* **EXERCISE DETAILS**
Below, locate the line that contains "[00:00:01.50]". Repeat exactly from that line to the line that contains "[00:00:04.20]", inclusive, leaving out the pictures.

※

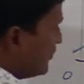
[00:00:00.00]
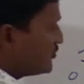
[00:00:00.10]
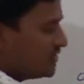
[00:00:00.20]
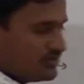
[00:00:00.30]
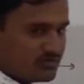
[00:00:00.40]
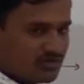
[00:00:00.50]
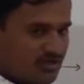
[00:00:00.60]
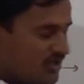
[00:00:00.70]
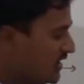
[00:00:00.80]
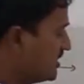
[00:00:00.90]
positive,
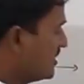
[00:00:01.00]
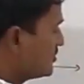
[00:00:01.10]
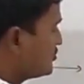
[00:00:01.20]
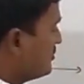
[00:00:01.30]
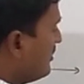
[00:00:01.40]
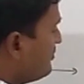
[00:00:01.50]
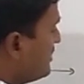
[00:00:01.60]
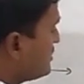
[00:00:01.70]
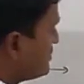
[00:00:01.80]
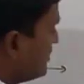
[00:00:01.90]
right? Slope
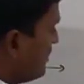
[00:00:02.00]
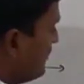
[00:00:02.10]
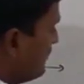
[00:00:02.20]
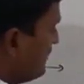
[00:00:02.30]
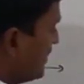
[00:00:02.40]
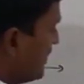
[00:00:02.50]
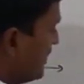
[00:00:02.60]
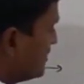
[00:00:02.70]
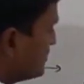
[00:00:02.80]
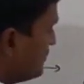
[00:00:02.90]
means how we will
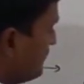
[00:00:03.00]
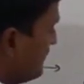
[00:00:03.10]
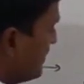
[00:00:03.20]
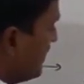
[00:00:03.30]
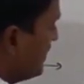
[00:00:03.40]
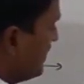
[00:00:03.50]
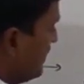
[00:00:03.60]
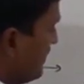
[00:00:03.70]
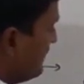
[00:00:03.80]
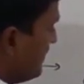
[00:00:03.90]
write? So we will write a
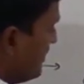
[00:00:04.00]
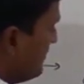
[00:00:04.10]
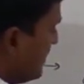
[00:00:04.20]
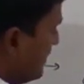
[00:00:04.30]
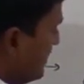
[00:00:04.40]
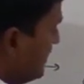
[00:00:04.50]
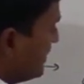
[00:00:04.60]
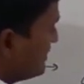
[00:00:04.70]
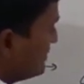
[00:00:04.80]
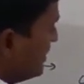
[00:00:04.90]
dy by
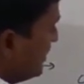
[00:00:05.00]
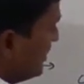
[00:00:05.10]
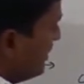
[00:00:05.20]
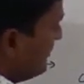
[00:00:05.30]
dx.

※

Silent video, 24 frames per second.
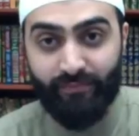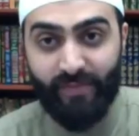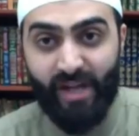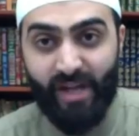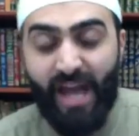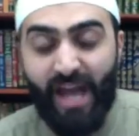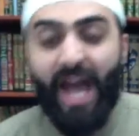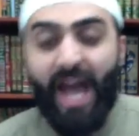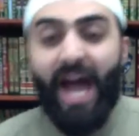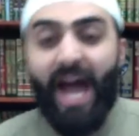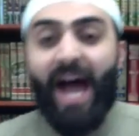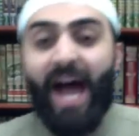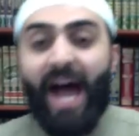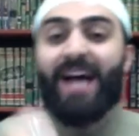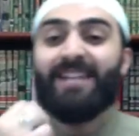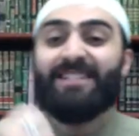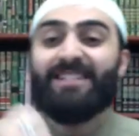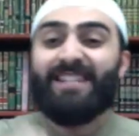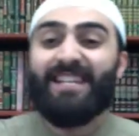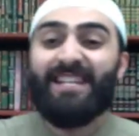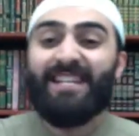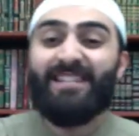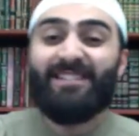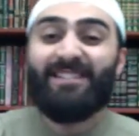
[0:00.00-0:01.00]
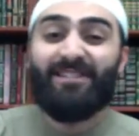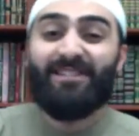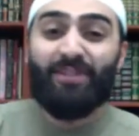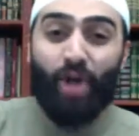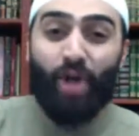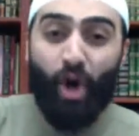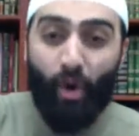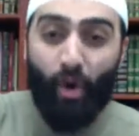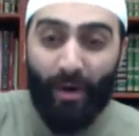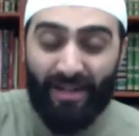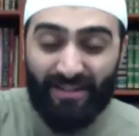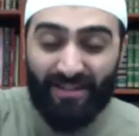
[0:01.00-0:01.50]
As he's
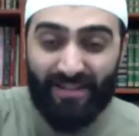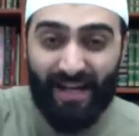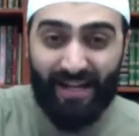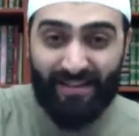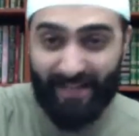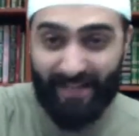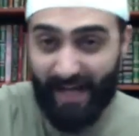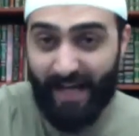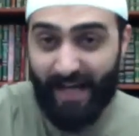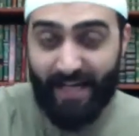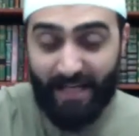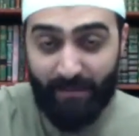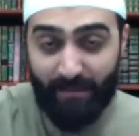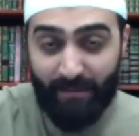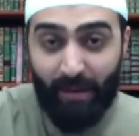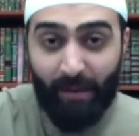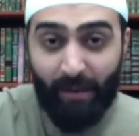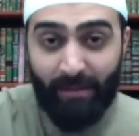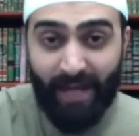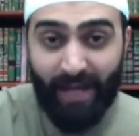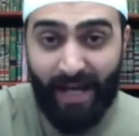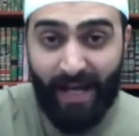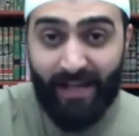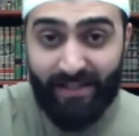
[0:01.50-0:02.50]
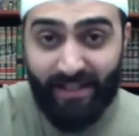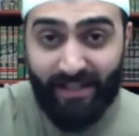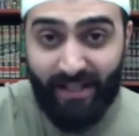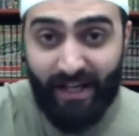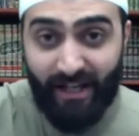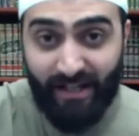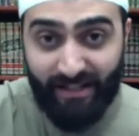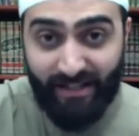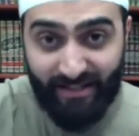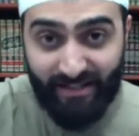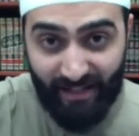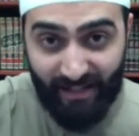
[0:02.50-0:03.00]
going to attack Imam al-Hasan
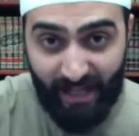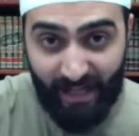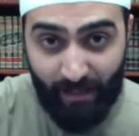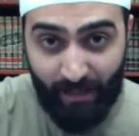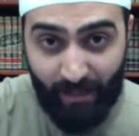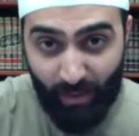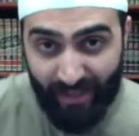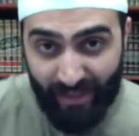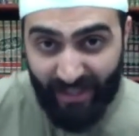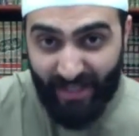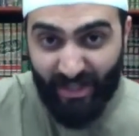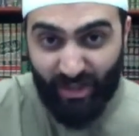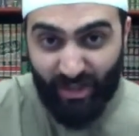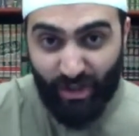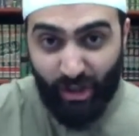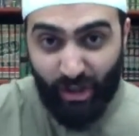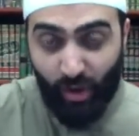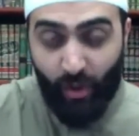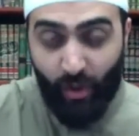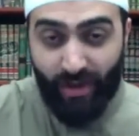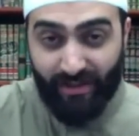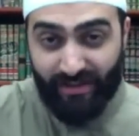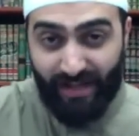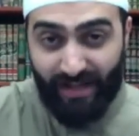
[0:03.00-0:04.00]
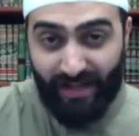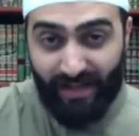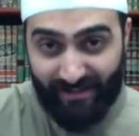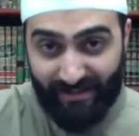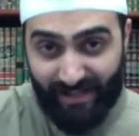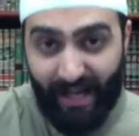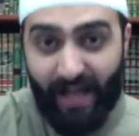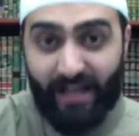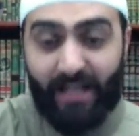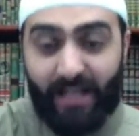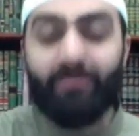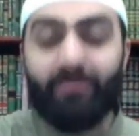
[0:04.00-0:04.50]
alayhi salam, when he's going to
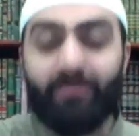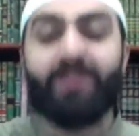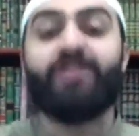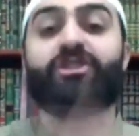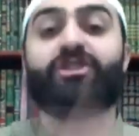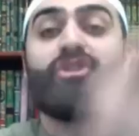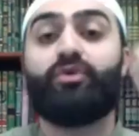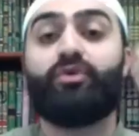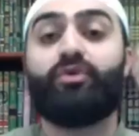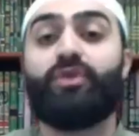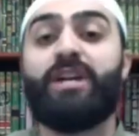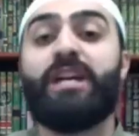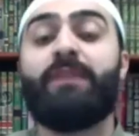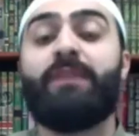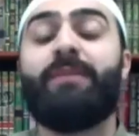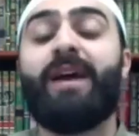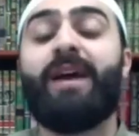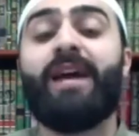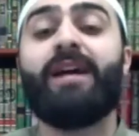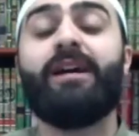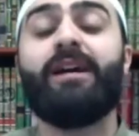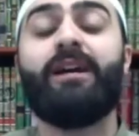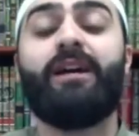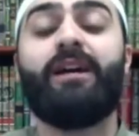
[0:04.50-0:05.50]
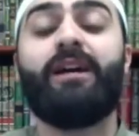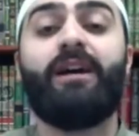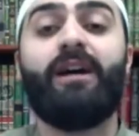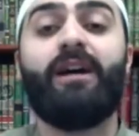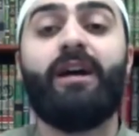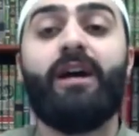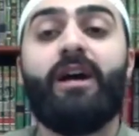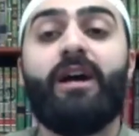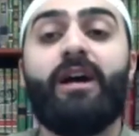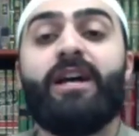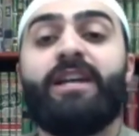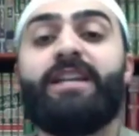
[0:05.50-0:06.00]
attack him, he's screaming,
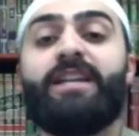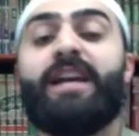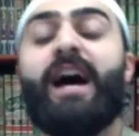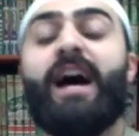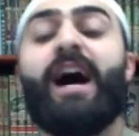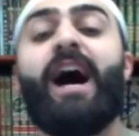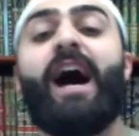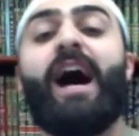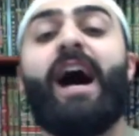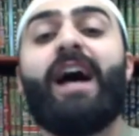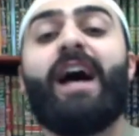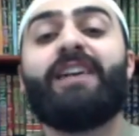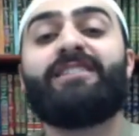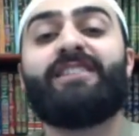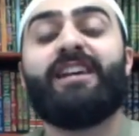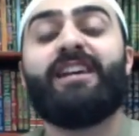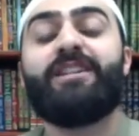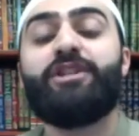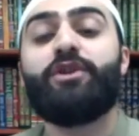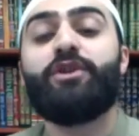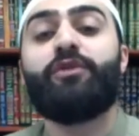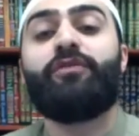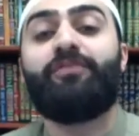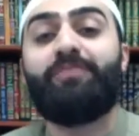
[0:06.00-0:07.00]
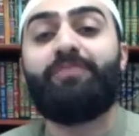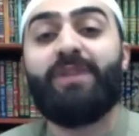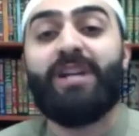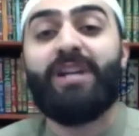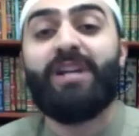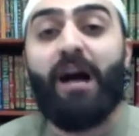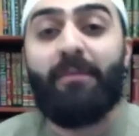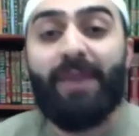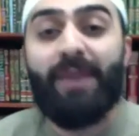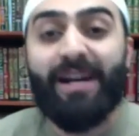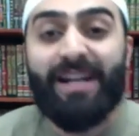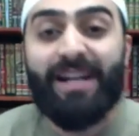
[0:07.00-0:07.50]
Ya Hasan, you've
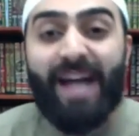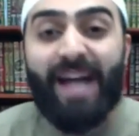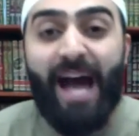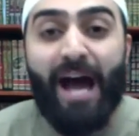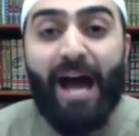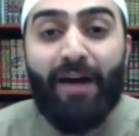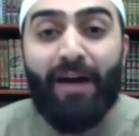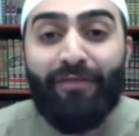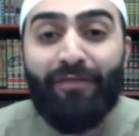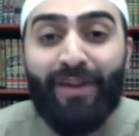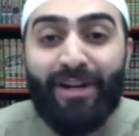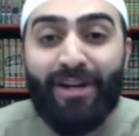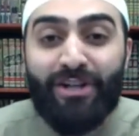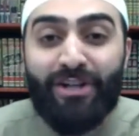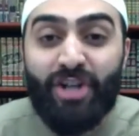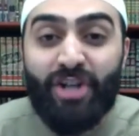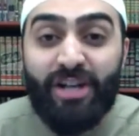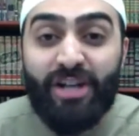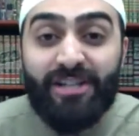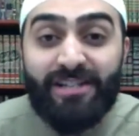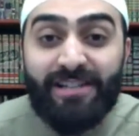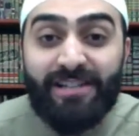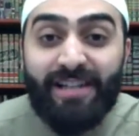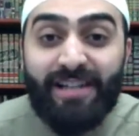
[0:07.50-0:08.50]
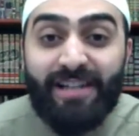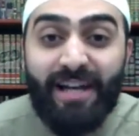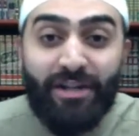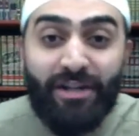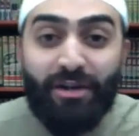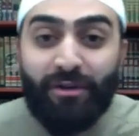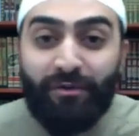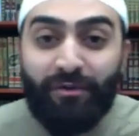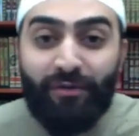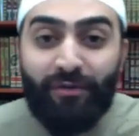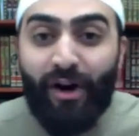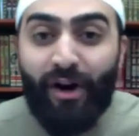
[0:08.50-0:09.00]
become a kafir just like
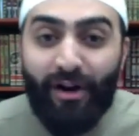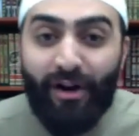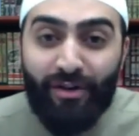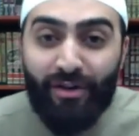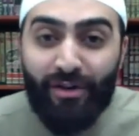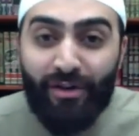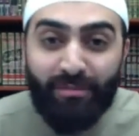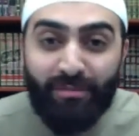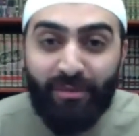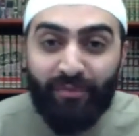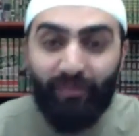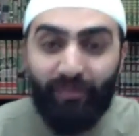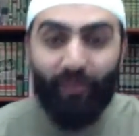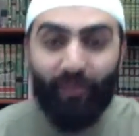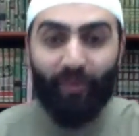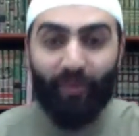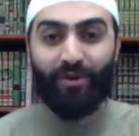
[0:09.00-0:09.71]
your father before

※

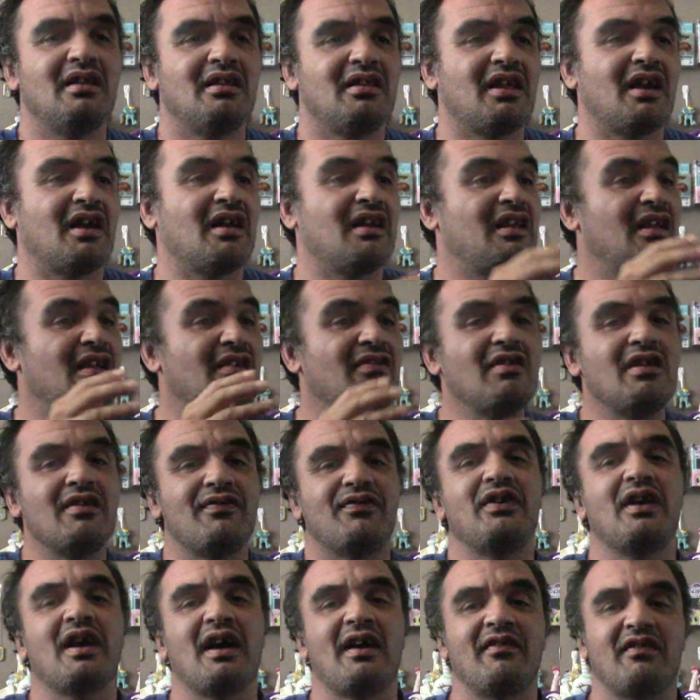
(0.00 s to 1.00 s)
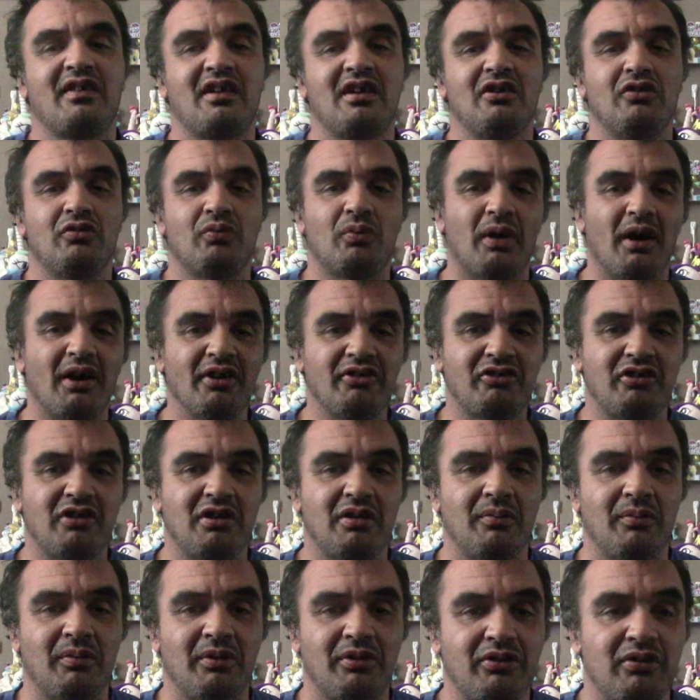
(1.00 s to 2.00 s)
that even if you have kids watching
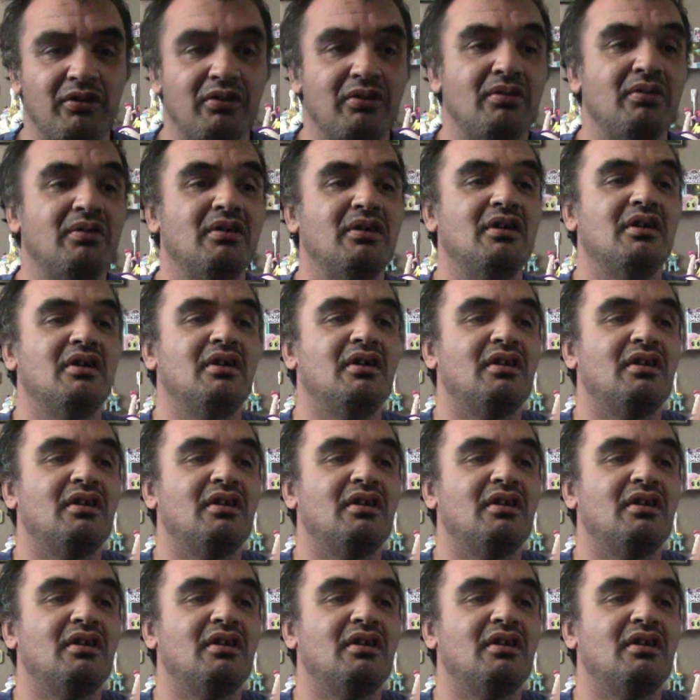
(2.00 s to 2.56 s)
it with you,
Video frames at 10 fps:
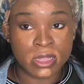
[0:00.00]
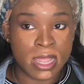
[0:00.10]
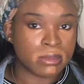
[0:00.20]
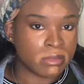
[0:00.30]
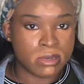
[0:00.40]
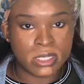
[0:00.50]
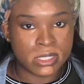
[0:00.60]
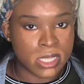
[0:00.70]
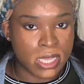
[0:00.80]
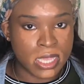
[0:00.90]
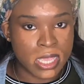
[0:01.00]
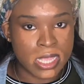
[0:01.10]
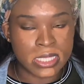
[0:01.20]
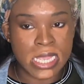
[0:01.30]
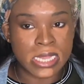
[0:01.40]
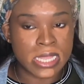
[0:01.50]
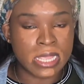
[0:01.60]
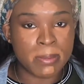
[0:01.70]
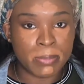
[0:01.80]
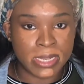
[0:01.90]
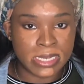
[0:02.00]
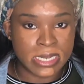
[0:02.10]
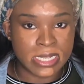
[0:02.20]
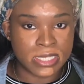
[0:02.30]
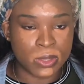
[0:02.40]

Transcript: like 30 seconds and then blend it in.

※

* **OUTPUT BELOW**
[00:00:01.50]
[00:00:01.60]
[00:00:01.70]
[00:00:01.80]
[00:00:01.90]
right? Slope
[00:00:02.00]
[00:00:02.10]
[00:00:02.20]
[00:00:02.30]
[00:00:02.40]
[00:00:02.50]
[00:00:02.60]
[00:00:02.70]
[00:00:02.80]
[00:00:02.90]
means how we will
[00:00:03.00]
[00:00:03.10]
[00:00:03.20]
[00:00:03.30]
[00:00:03.40]
[00:00:03.50]
[00:00:03.60]
[00:00:03.70]
[00:00:03.80]
[00:00:03.90]
write? So we will write a
[00:00:04.00]
[00:00:04.10]
[00:00:04.20]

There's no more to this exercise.